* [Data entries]
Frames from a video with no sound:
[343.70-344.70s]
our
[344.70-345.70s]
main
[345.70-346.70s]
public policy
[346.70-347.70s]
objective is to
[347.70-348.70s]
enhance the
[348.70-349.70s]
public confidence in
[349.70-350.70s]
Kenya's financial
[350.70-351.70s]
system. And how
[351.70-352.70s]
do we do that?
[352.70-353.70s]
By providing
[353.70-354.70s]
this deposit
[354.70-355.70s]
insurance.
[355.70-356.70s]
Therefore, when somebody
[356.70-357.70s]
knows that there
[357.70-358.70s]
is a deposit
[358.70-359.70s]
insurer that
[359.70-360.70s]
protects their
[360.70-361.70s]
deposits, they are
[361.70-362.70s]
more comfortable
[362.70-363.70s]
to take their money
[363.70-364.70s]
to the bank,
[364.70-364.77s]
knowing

* [THE PROBLEM] The line with "[351.70-352.70s]", the last line of the data above, and every line between them should be duplicated exactly, with nothing else.

* [RESPONSE TO THIS EXERCISE]
[351.70-352.70s]
do we do that?
[352.70-353.70s]
By providing
[353.70-354.70s]
this deposit
[354.70-355.70s]
insurance.
[355.70-356.70s]
Therefore, when somebody
[356.70-357.70s]
knows that there
[357.70-358.70s]
is a deposit
[358.70-359.70s]
insurer that
[359.70-360.70s]
protects their
[360.70-361.70s]
deposits, they are
[361.70-362.70s]
more comfortable
[362.70-363.70s]
to take their money
[363.70-364.70s]
to the bank,
[364.70-364.77s]
knowing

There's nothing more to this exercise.